On Thursday, October 4, 2012 7:37:17 AM UTC-4, Hummingbird wrote:
> I have a question related to Failover in replicaSet. Here’s how I have
> configured my servers.
> I have 1 PRIMARY server, 1 SECONDARY server and 1 ARBITER.
> I used the default configuration (for WriteConcern). i.e. slaveOK = false,
> safe=false,fsync=false
> I run my application that stores more than 40k records into DB on Start
> up.
> I have slaveOK = false as I have collection that stores the set of ids or
> index in one collection and that is being used by multiple threads to
> insert and get the index to store a record in another Collection with that
> index. So there should NOT be any delay in the reads for the indices.
> Now to test the replication fail-over, I abruptly shut down the PRIMARY
> server.
> I observed that there is some delay till the time the voting happens and
> next PRIMARY is elected.
> Now during this time my application tries to insert records to the
> database and it keeps getting exceptions (until PRIMARY is up and running).
> As the PRIMARY is not yet up, there is some *LOSS *of data. When the
> application connects to the new PRIMARY it again commences the data
> insertion.
> The downside here is that I am losing on my data.
> To fix this issue I looked at the WriteConcern option that controls the
> write behavior. One of the options I found was *REPLICAS_SAFE:*
> Mongo doc for REPLICA-SAFE says- Exceptions are raised for network issues,
> and server errors; *waits for at least 2 servers for the write operation*
> So I changed my MongoURI configuration and added following options:
> *safe=true&w=2&wtimeout=0*
> mongo.db.uri=mongodb://localhost:27021,localhost:27022,localhost:27023/?*
> safe=true&w=2&wtimeout=0*
> Now with this setting I restarted all the mongo servers and my application.
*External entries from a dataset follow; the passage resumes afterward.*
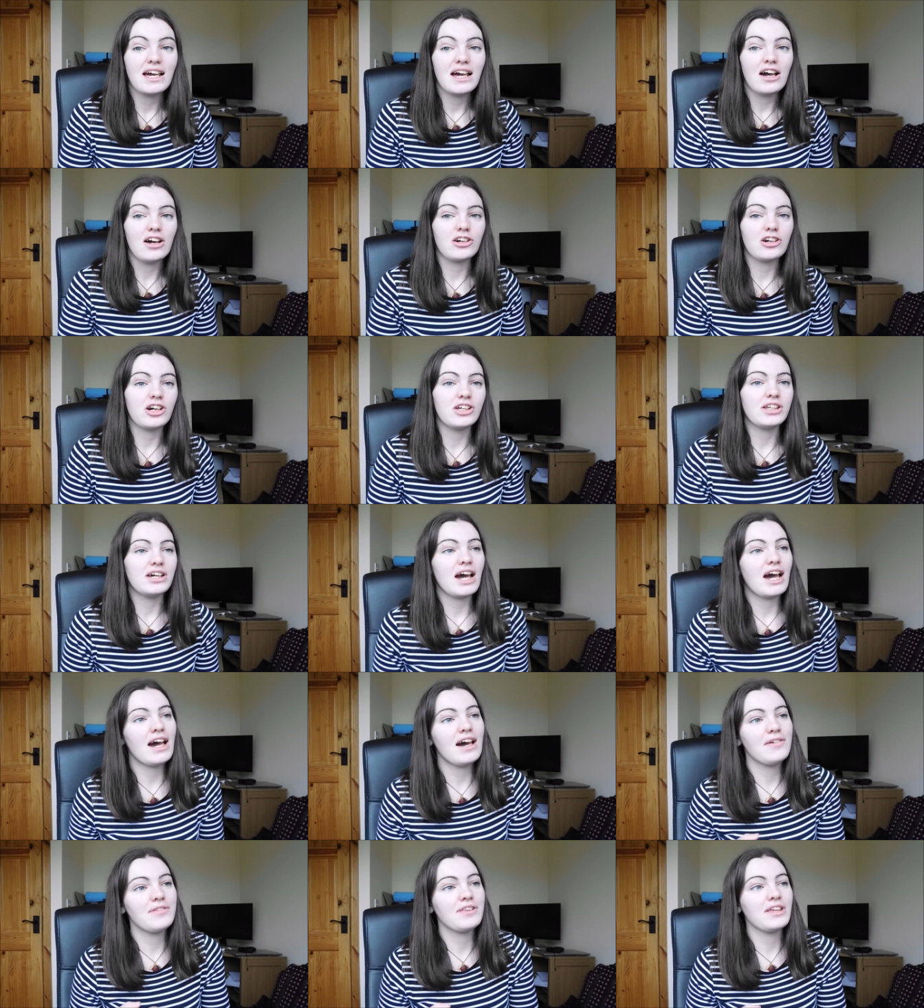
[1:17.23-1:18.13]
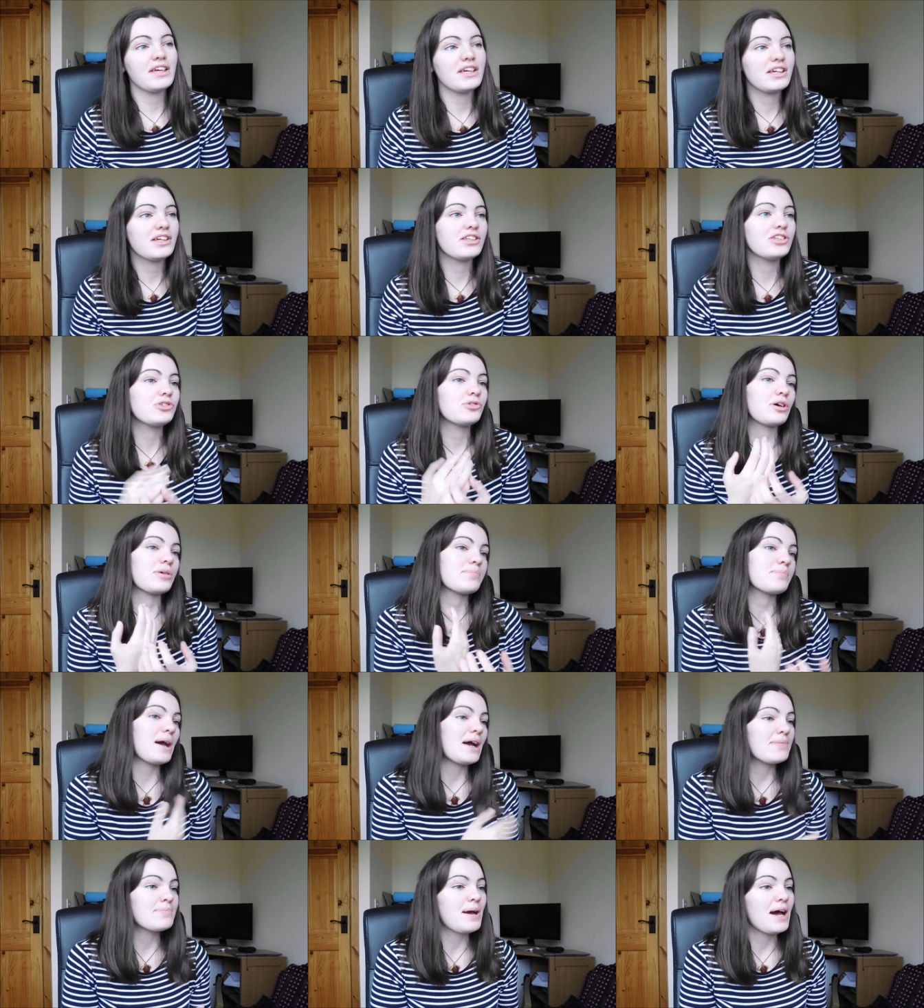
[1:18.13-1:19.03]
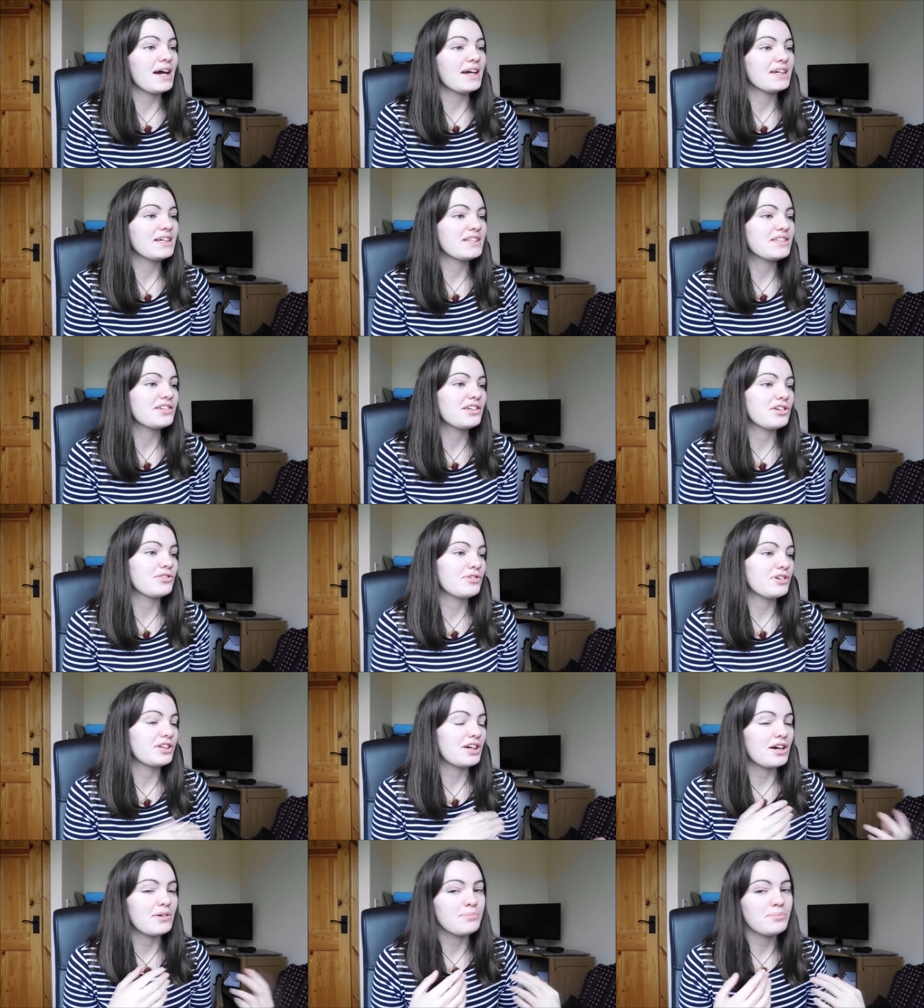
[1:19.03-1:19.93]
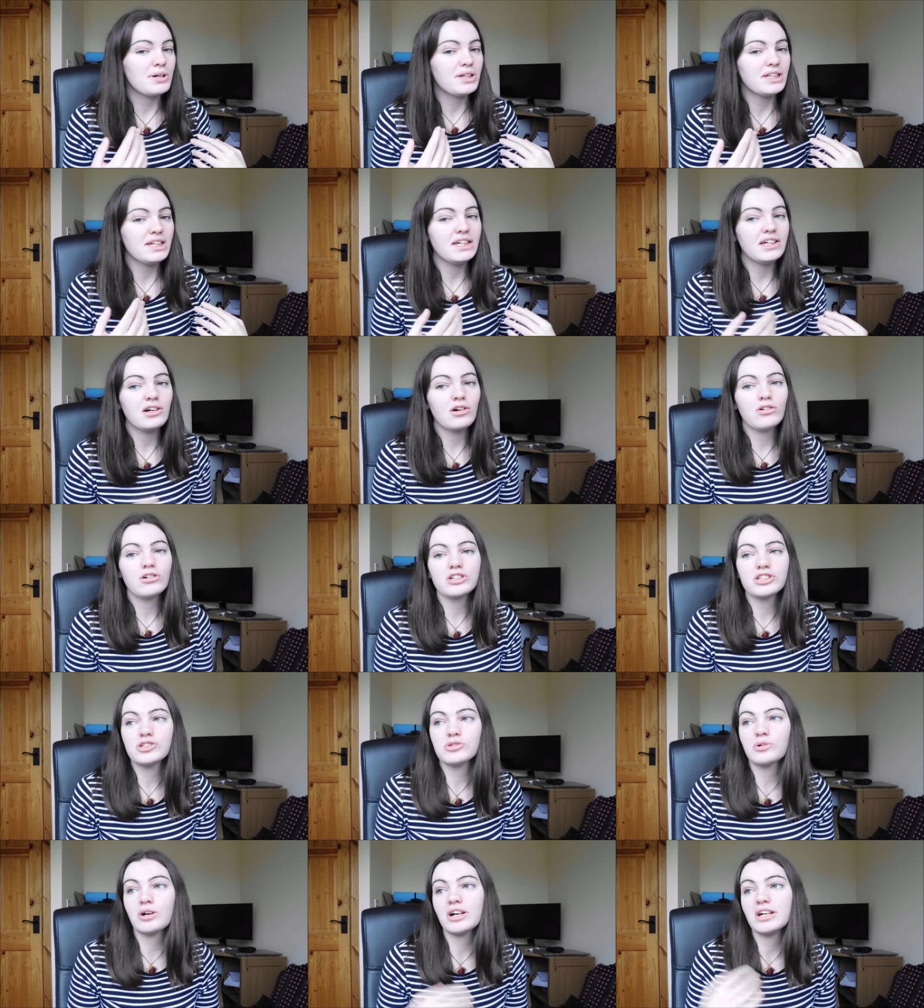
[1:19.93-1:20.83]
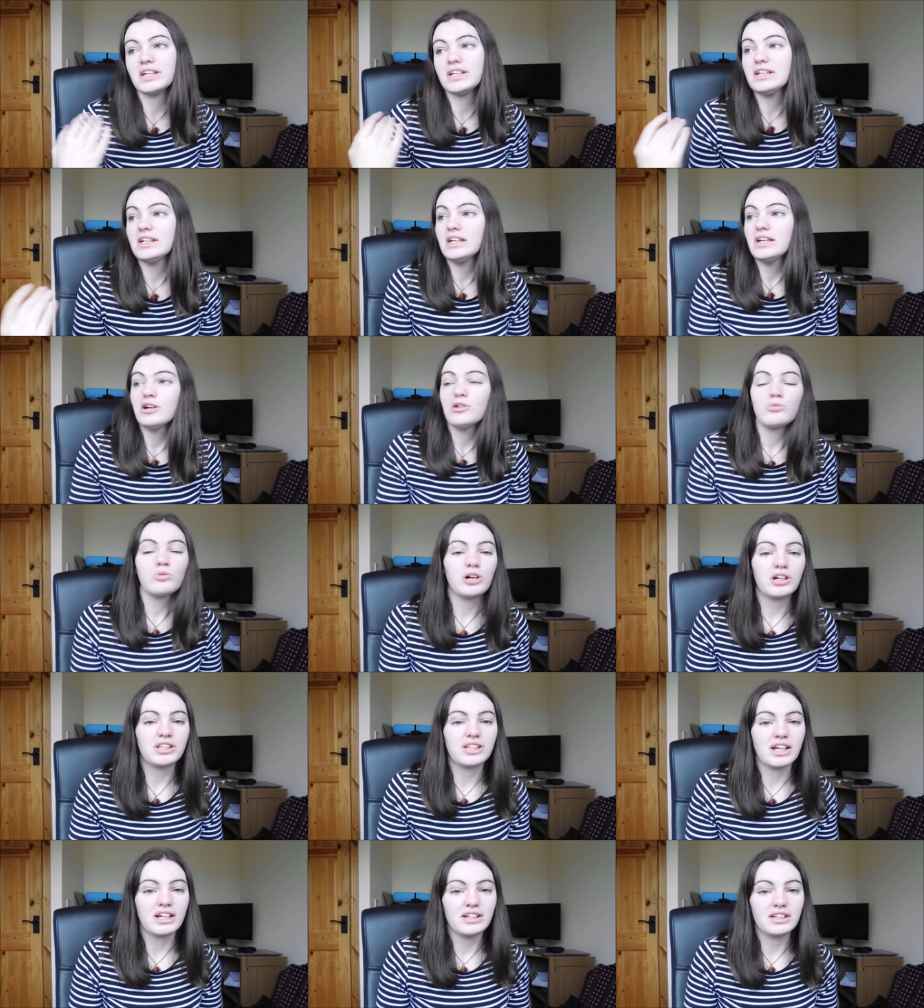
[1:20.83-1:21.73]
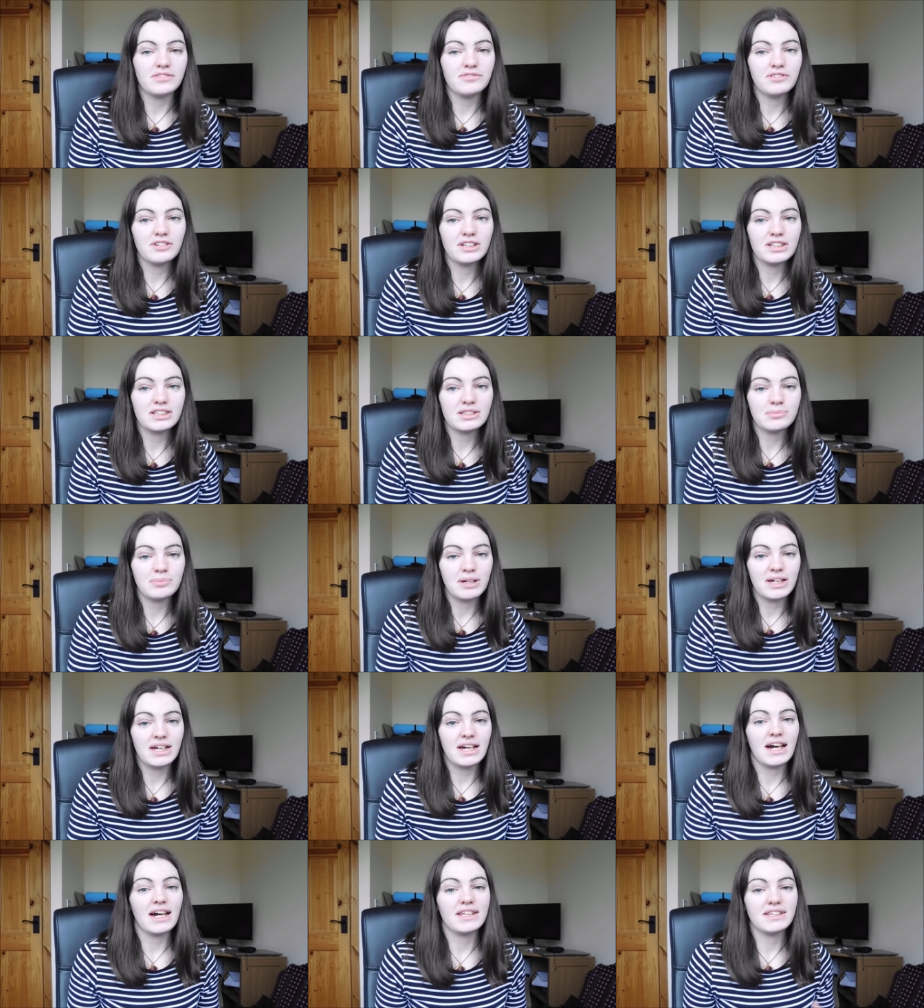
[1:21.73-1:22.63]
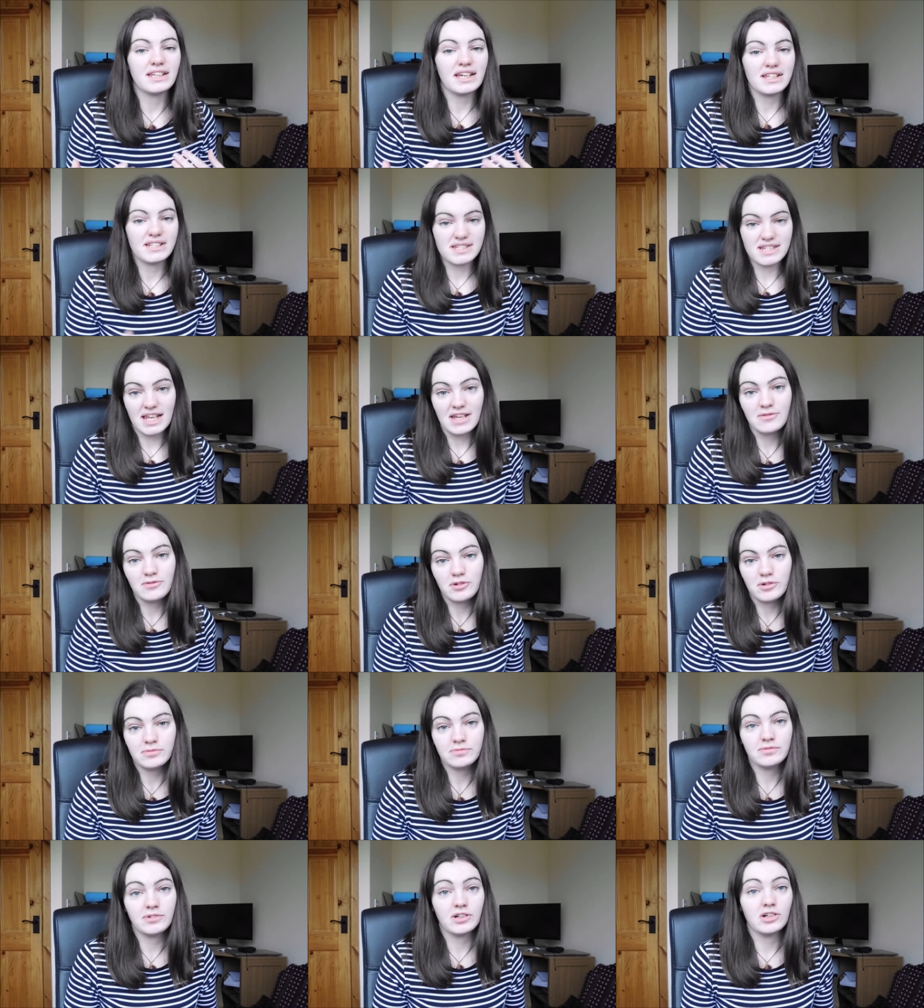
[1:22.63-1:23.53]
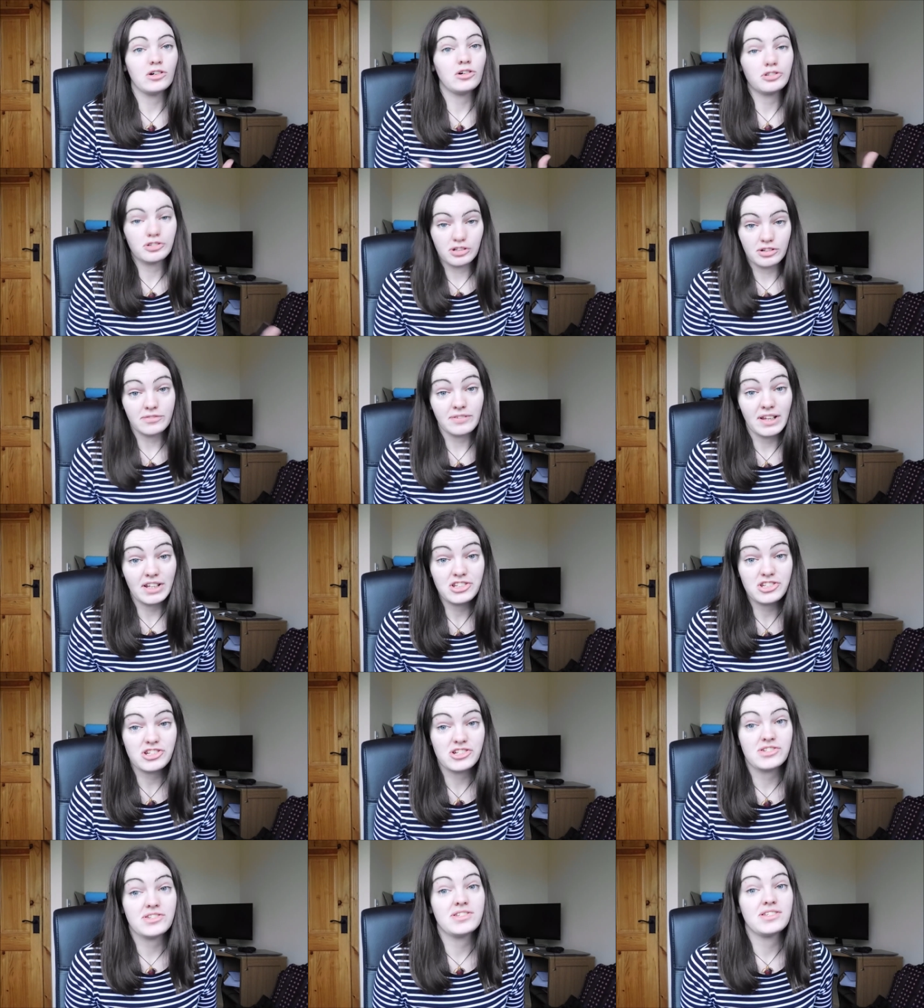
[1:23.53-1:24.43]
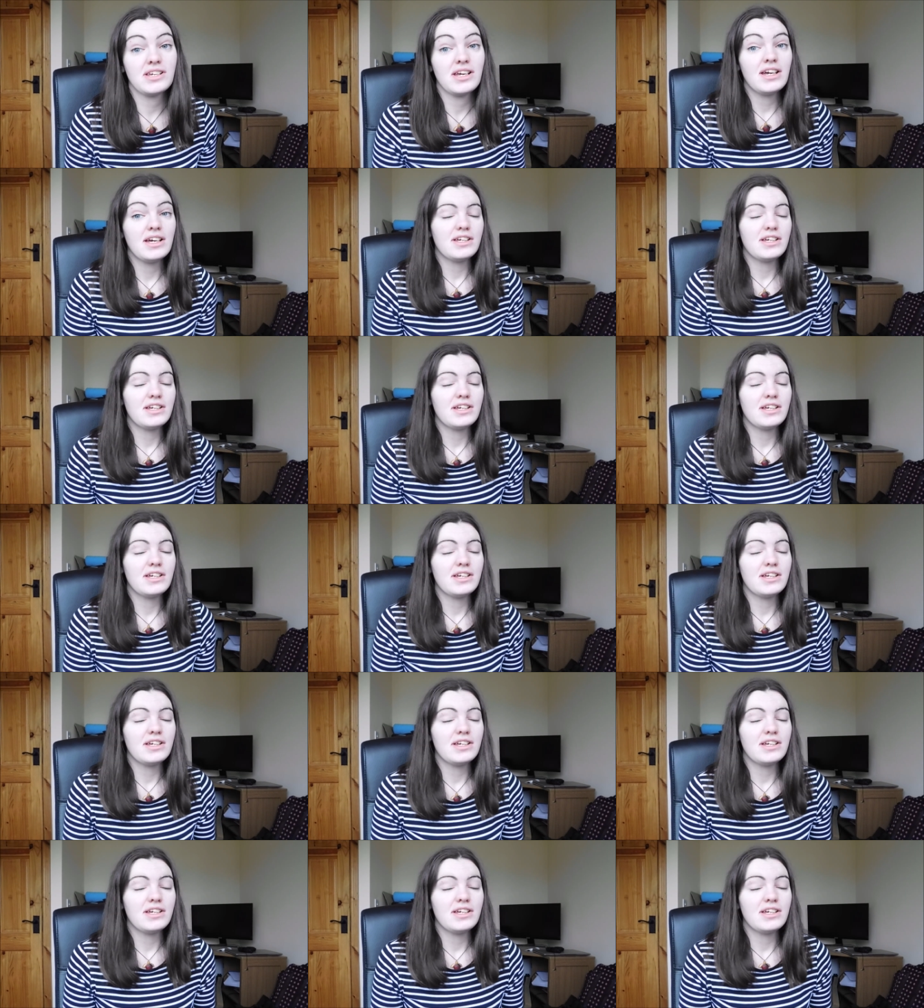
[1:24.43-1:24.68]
I'm kind of half thinking, do I backpack it till I run out of money or do I work there for a little bit and then save up for other adventures?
> I stopped my PRIMARY server intermittently, hoping that now the inserts
> would wait until at least one of the SECONDARY servers would become PRIMARY.
> However, I got following exception:
> *WARNING: emptying DBPortPool to loclhost:27022 b/c of error*
> *java.io.IOException: couldn't connect to [/loclhost:27022]
> bc:java.net.ConnectException: Connection refused: connect*
> *…*
> *…*
> *Oct 3, 2012 9:38:24 AM com.mongodb.DBTCPConnector _set*
> *WARNING: Master switching from localhost:27022 to localhost:27021*
> And even after the warning that the *Master* has changed the insertion
> operation did not start.
> I am not able to figure out what could be the real reason. What am I
> missing here? Is this how *REPLICA_SAFE *supposed to behave?
> What is the correct way of handling this situation when the PRIMARY goes
> down (having slaveOk=false) and still prevent the data loss?
> Many Thanks.
> Hummingbird